It was time for his first day of day care, my time at home over in a blink.
Still, I knew I was relatively fortunate. The first eight weeks of my leave were paid, and I had tacked on another three weeks of paid vacation. Plus, my employer permits workers to take up to six months of unpaid leave.
A large majority of new parents in this country are not so lucky. It is no secret that when it comes to paid parental leave, the United States is among the least generous in the world, ranking down with the handful of countries that don’t offer any paid leave at all, among them Liberia, Suriname and Papua New Guinea.
The American situation hasn’t materially improved since the landmark Family and Medical Leave Act was signed into law 20 years ago this month by President Clinton. The law requires larger employers and public agencies to provide up to 12 weeks of unpaid leave — as well as continuation of health benefits — for the birth or adoption of a child, or to care for an opposite-sex spouse, a parent or a child who has fallen ill (or to deal with your own health problem).

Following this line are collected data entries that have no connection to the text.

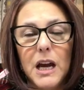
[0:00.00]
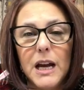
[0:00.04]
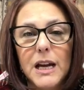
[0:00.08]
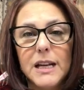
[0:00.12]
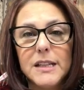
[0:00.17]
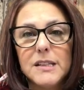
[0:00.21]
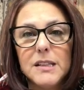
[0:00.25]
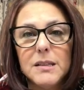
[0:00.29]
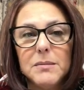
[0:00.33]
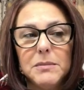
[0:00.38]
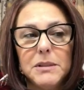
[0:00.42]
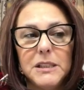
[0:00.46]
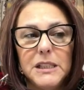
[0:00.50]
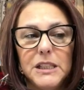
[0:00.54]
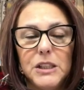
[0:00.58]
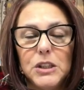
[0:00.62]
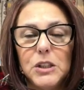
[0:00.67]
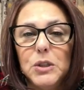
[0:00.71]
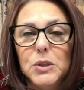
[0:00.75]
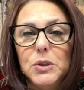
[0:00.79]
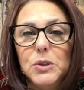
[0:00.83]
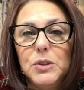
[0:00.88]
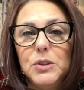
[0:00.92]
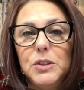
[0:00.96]
awesomely
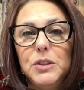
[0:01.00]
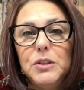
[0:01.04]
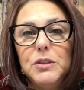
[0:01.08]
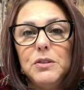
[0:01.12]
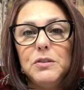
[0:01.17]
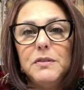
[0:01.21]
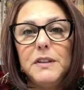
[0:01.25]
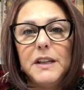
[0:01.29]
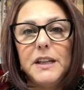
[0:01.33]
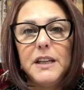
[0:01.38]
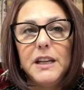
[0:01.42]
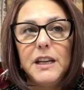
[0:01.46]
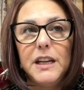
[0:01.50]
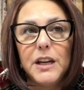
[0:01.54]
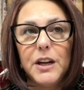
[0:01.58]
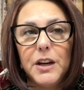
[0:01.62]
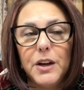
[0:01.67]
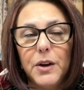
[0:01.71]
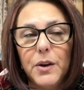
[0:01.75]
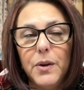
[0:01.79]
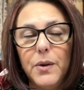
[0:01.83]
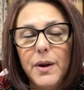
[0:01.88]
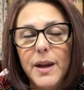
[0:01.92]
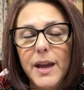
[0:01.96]
cool new
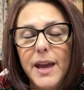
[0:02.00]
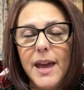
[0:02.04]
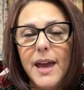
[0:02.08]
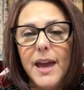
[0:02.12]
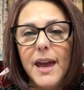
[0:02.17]
video.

But about 40 percent of workers fall through the cracks because the law only requires many companies with 50 or more employees to comply. To get the benefit, employees must also have worked for the company for at least a year and logged 1,250 hours within the last 12 months. And lots of people simply cannot afford to take unpaid leave.
“This was really intended as a first step,” said Vicki Shabo, director of work and family programs at the National Partnership for Women and Families, referring to the law, which the group helped write. “People really see this as an individual struggle that they need to be responsible for rather than the societywide, systemic issue it is.”
But expanding the policy’s reach has been painfully slow. Some states have taken it upon themselves to bolster the rules and now cover a broader swath of workers or provide some paid leave. And companies that tend to work the hardest to lure employees, including Google, have gone much further to fill in the governmental gaps. (The Bucks personal finance blog will begin to track companies’ parental leave policies. So please let us know about your employer’s rules in the comments section.)
Despite the myriad benefits of paid leaves, the number of employers that offer the time off is dismal. “We know maternity leave is associated with lower infant mortality rates,” said Jody Heymann, dean of the Fielding School of Public Health at the University of California, Los Angeles, and author of the new book “Children’s Chances: How Countries Can Move from Surviving to Thriving.” She added: “This makes sense. As well as receiving more one-on-one care, infants are more likely to be breast-fed, which lowers illness and hospitalization rates for infants and benefits women’s health. Beyond the marked health advantages, paid maternity leave yields economic gains in terms of reduced health care costs, reduced recruitment and retraining and improved long-term earnings for women.”
According to the Bureau of Labor Statistics, only 11 percent of all private industry workers have access to paid family leave (16 percent of state and local government employees have access to some paid family leave; federal workers don’t get any, though all employees may be able to use accrued sick leave). Well-paid people who work in managerial or professional occupations at companies with 100 employees or more are the most likely to have the benefit, according to the Institute for Women’s Policy Research.
Even the policies at some of the most generous American companies pale in comparison with the 31 countries that provide a year or more of paid maternity leave, typically through government-run insurance programs, experts say. Working Mother compiles a list of the “100 Best Companies” in the United States each year, and parental leave policies are one of several factors baked into those rankings.
Even among the standouts, the average time off in 2012 was seven weeks of fully paid maternity leave, while new fathers received an average of three paid weeks, up from two weeks in 2008. Parents adopting children received an average of six weeks. Keep in mind that the list is not exhaustive. Companies must apply to get on and be willing to fill out a 550-item questionnaire. They must also have at least 500 employees and offer some form of paid maternity leave.
Google beefed up its paid leave for new mothers in 2007 to five months after company officials realized that women were leaving the company at twice the rate of men. After the change, attrition dropped by half. New fathers receive seven weeks of paid leave, as do adoptive parents and other parents who don’t physically give birth, including same-sex partners.
“What one person might get is an accident of where you happen to work or where you happen to be,” Ms. Shabo said. “Instead, what we need are public policies that provide a basic level of protection.”
Ron Lieber will be on book leave until the end of 2013.